Replacing a sliver of a parking garage in an industrial swath of Toronto’s Corktown neighborhood, the 280-seat Gusto 501, includes five distinct dining areas spread across four different floors, offering, according to a press release, “new experiences, different sightlines, and culinary programs.”
On the ground level is the main dining room, complete with sidewalk terrace, wood-fired grill, pizza oven, and takeout window. One level up on the mezzanine is an intimate wine bar. The second floor features a sleek cocktail bar and, accessible via bridge, a private chef’s tasting room dubbed Attico with a dedicated kitchen. The glass roof-topped space is crowned with a terrace that affords guests with sweeping views of the Toronto skyline.

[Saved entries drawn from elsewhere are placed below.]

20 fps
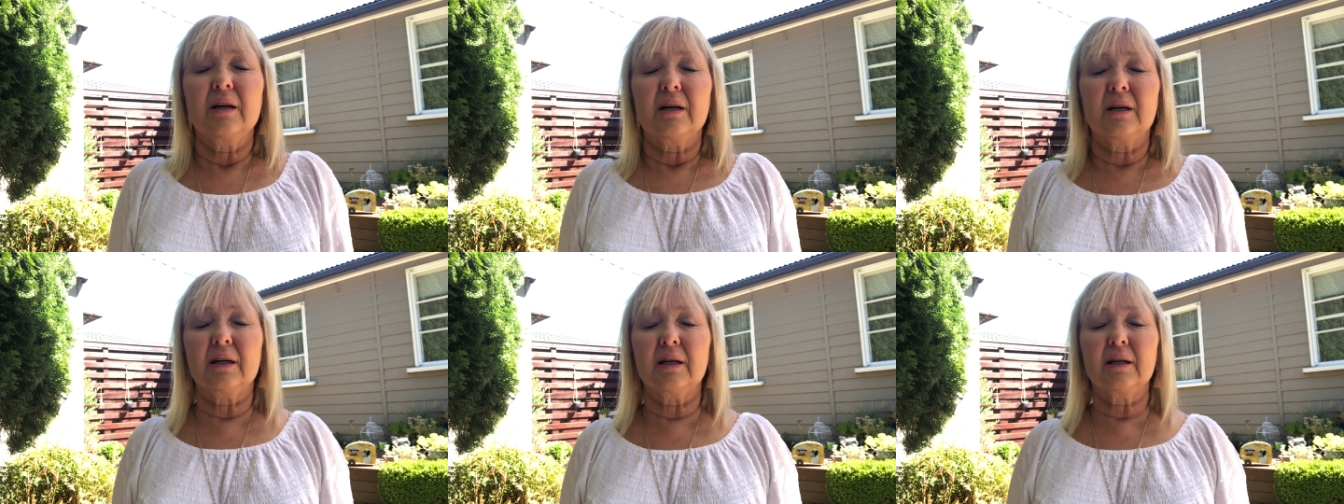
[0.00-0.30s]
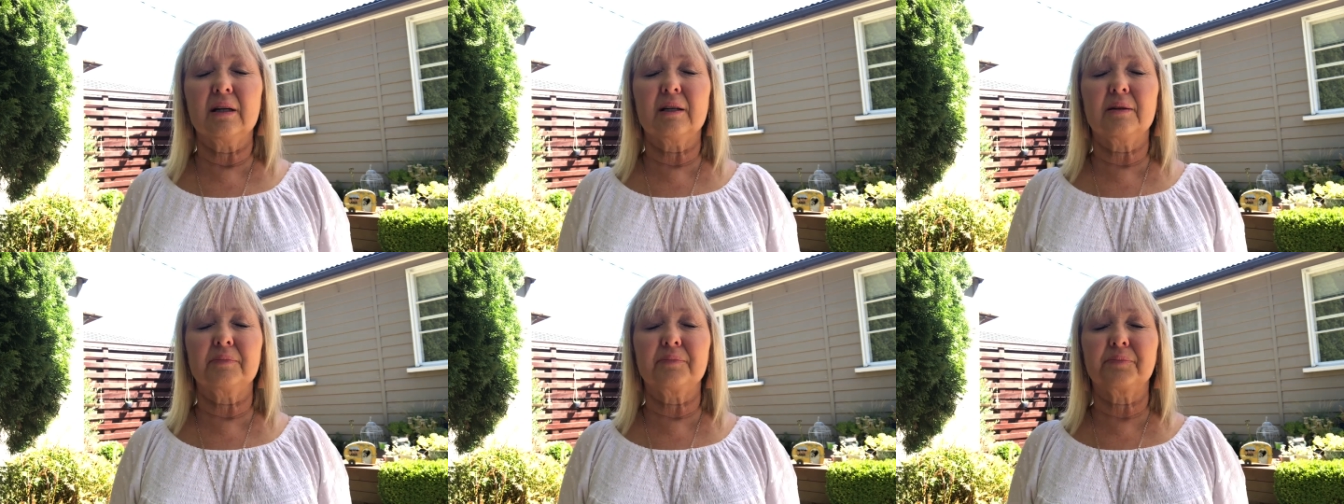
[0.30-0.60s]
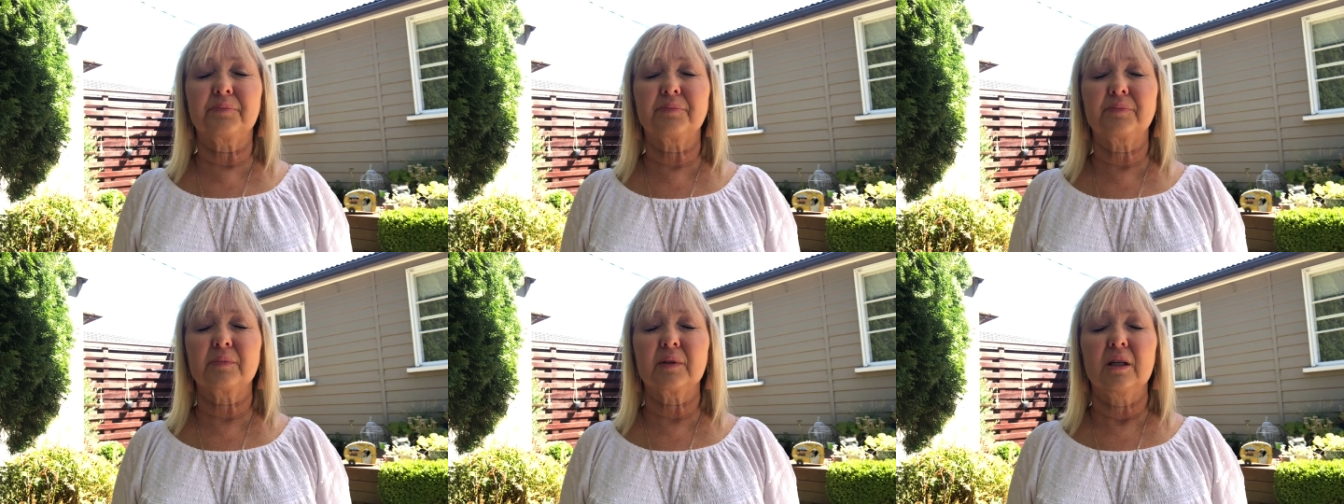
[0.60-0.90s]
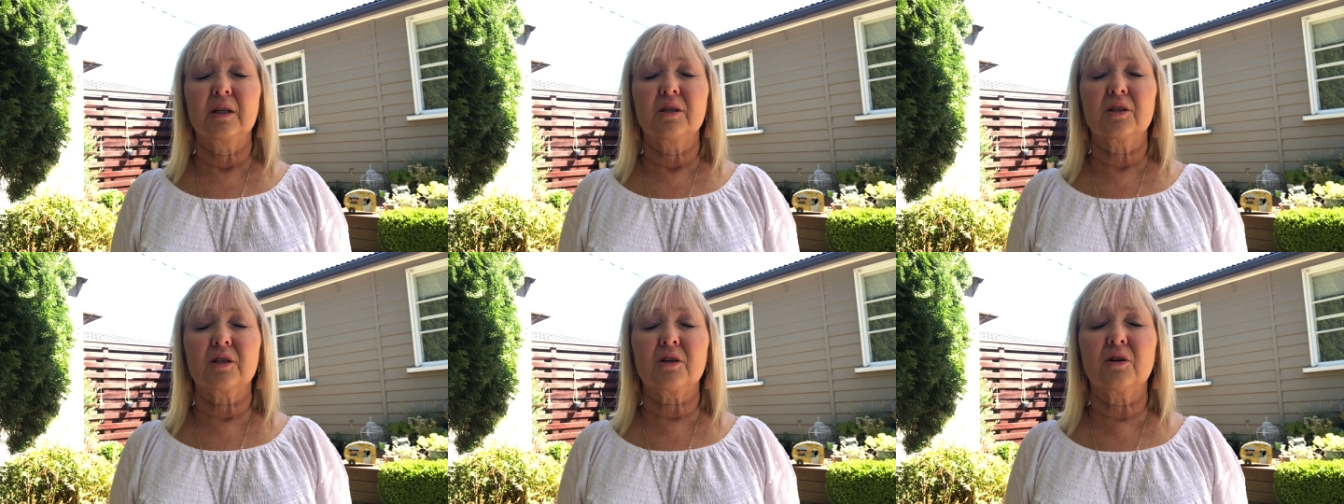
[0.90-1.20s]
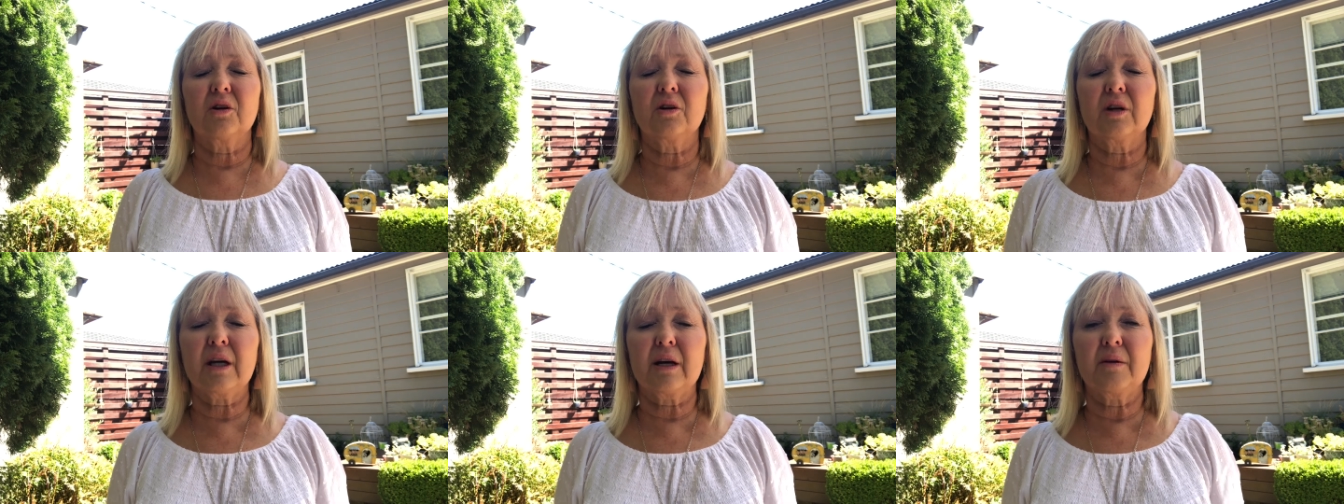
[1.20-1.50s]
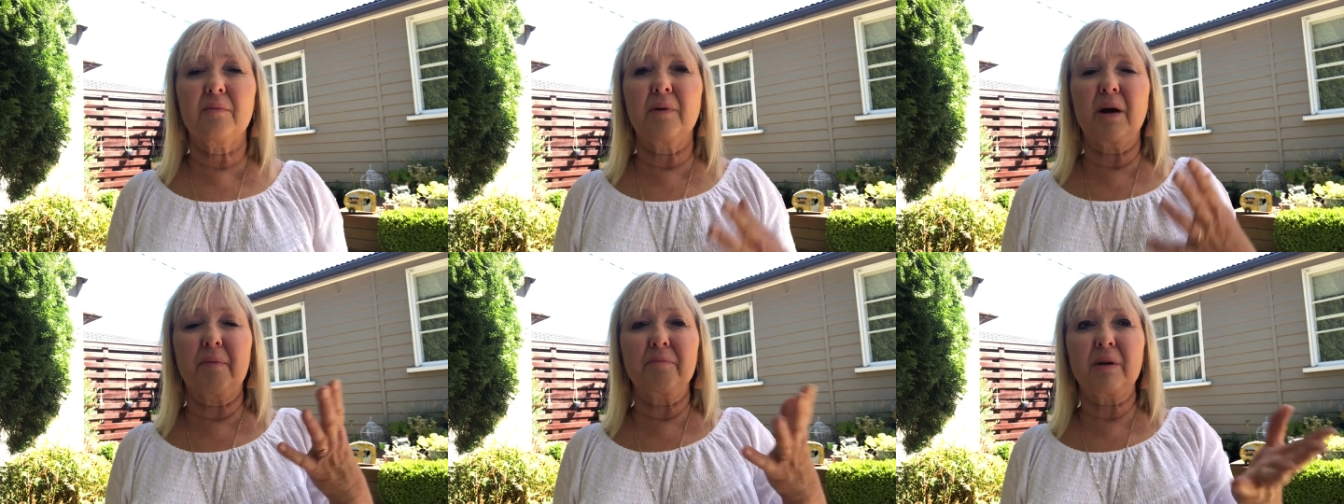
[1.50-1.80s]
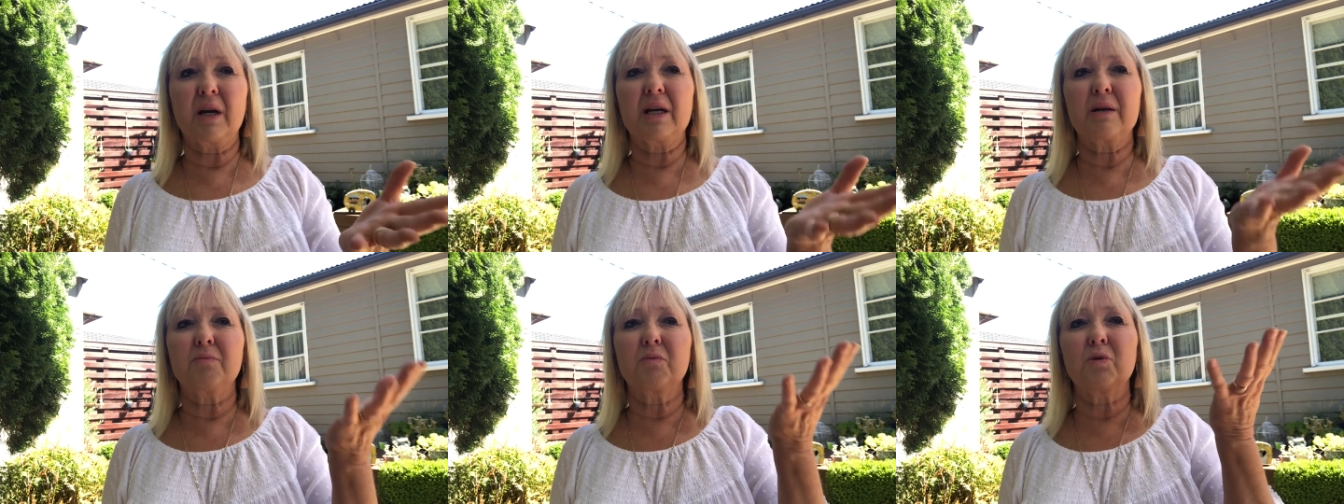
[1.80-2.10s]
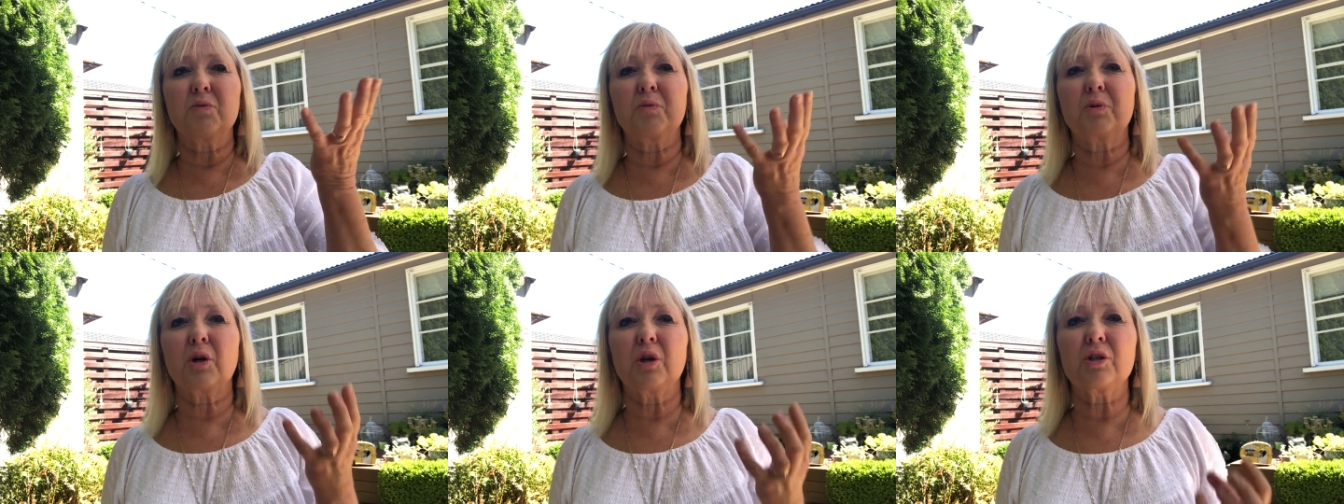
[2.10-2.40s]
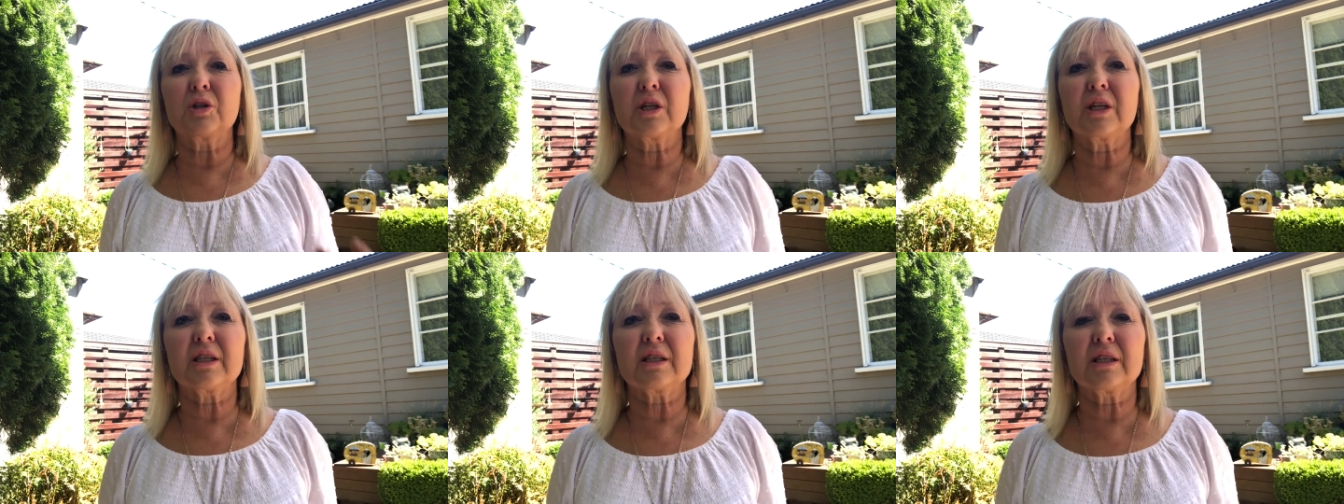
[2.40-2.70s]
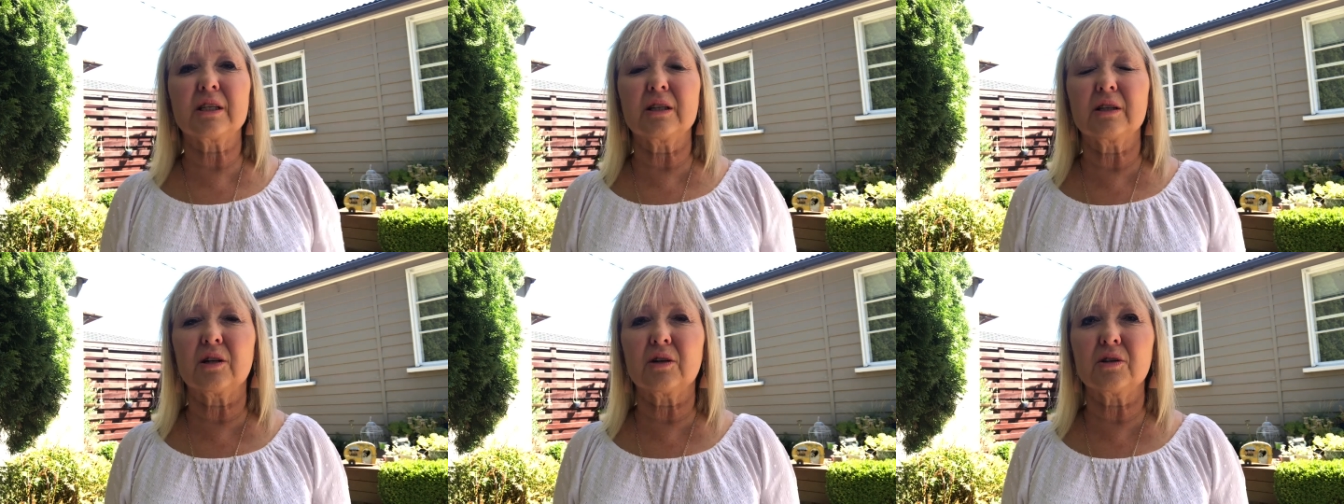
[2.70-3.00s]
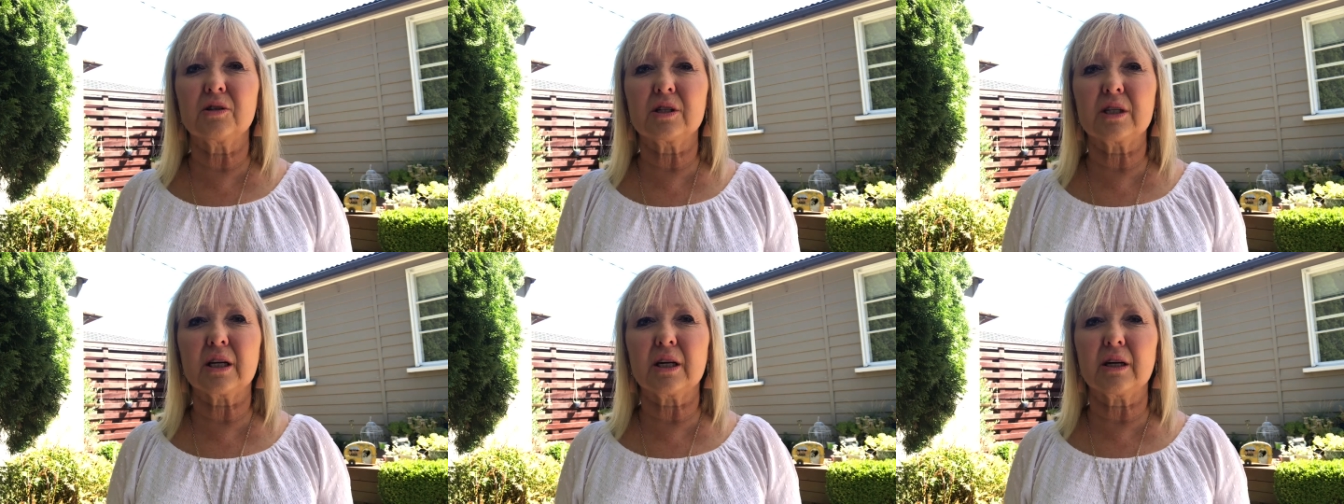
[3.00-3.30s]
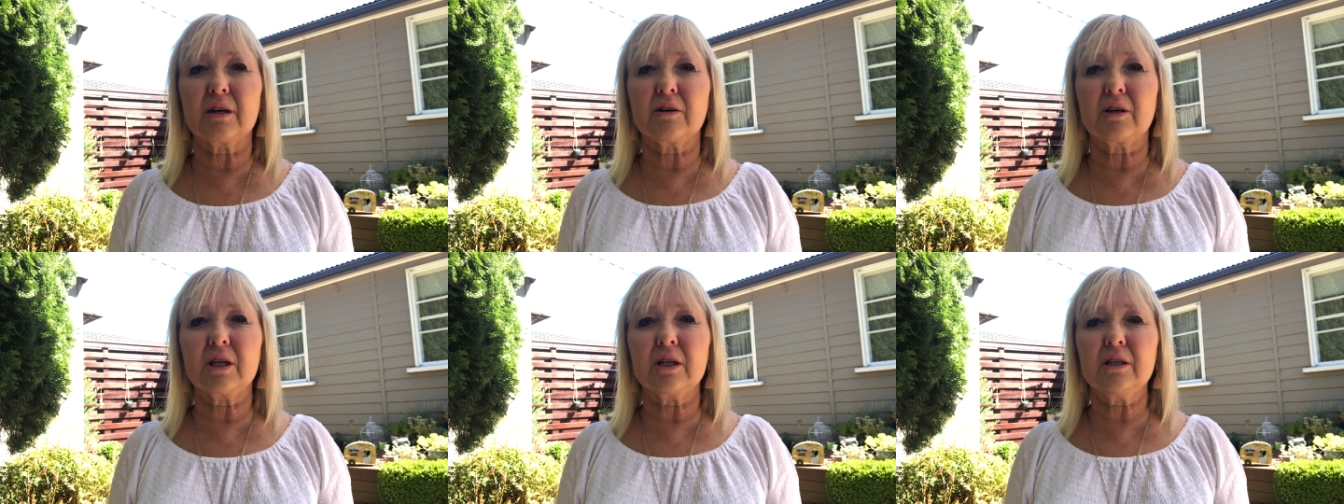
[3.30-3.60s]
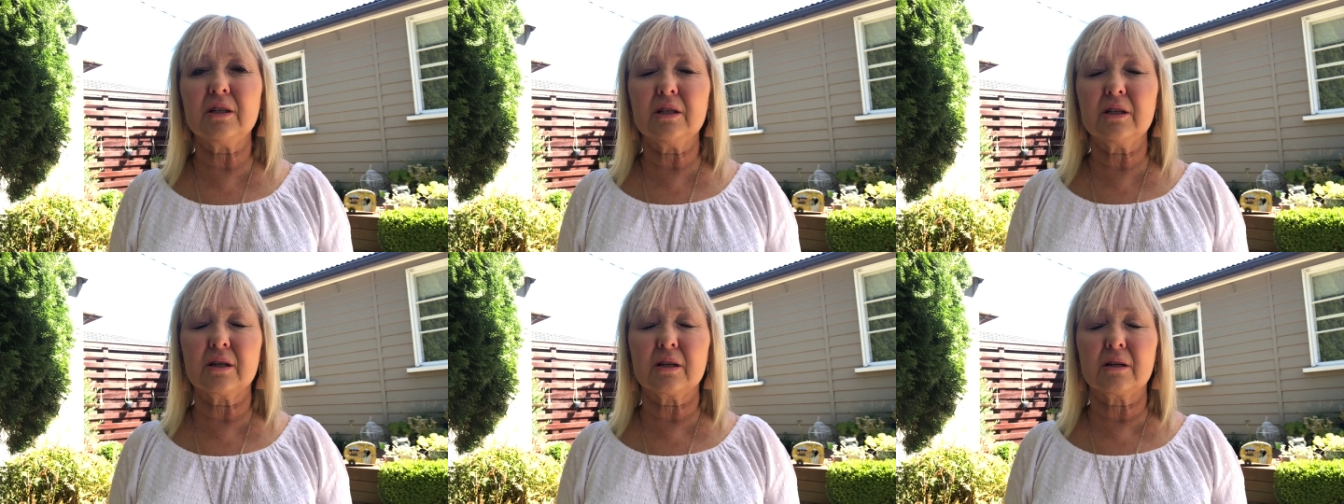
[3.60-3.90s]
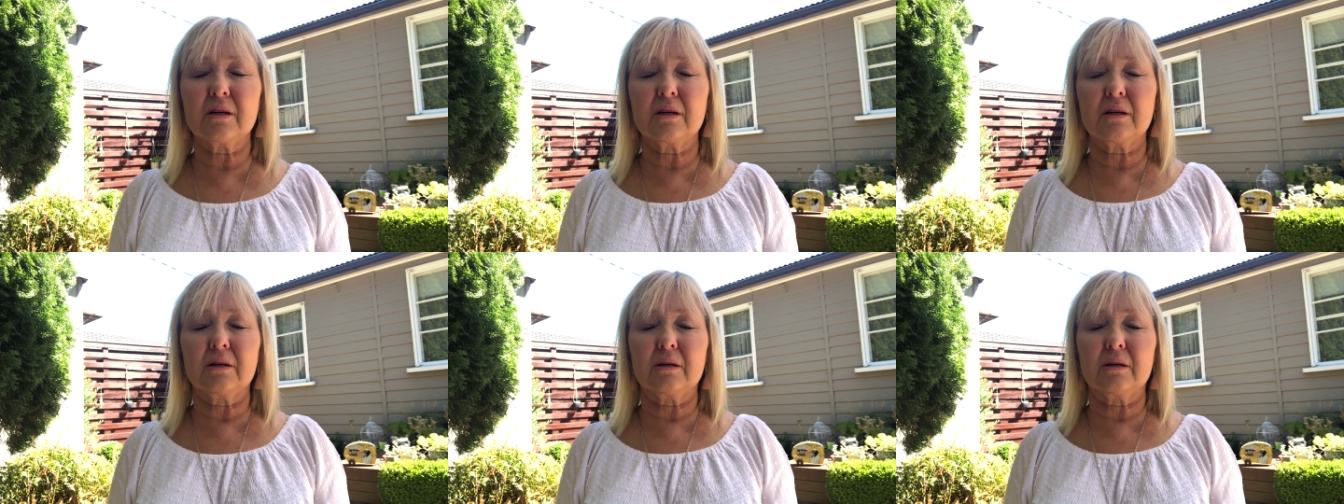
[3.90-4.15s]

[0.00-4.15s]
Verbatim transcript: Um, so I'll get, I'm getting more protests in those areas.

With its stacked dining experiences, the slender and mechanical garage lift-evoking space itself, a unique infill project described by the studio as “a challenge to go against the status-quo of restaurant design,” features an immense operable glass window facade (one of the largest in the world, per the studio) framed by weathering steel and terra-cotta walls. While the former material references Gusto 501’s industrial trappings, the latter is a nod to Zuccarini’s Italian heritage (and the cuisine at hand) while also, per the studio, “making a major statement for the interior’s aesthetics.”
As detailed by the studio, the terra-bricks were cut using software models in angles of six different variants to create an “undulating, corbeled effect” that allows for discreetly integrated LED lighting to illuminate the space. PARTISANS noted that the studio “worked closely with a mason to carefully these different block types and in coordinating the details of the integrated lights and electrical conduit, that give Gusto 501 the unique back-lit undulating walls.”
While the space itself is highly photogenic, the cuisine itself at Gusto 501, a bonafide Toronto hotspot since opening, looks just as inviting.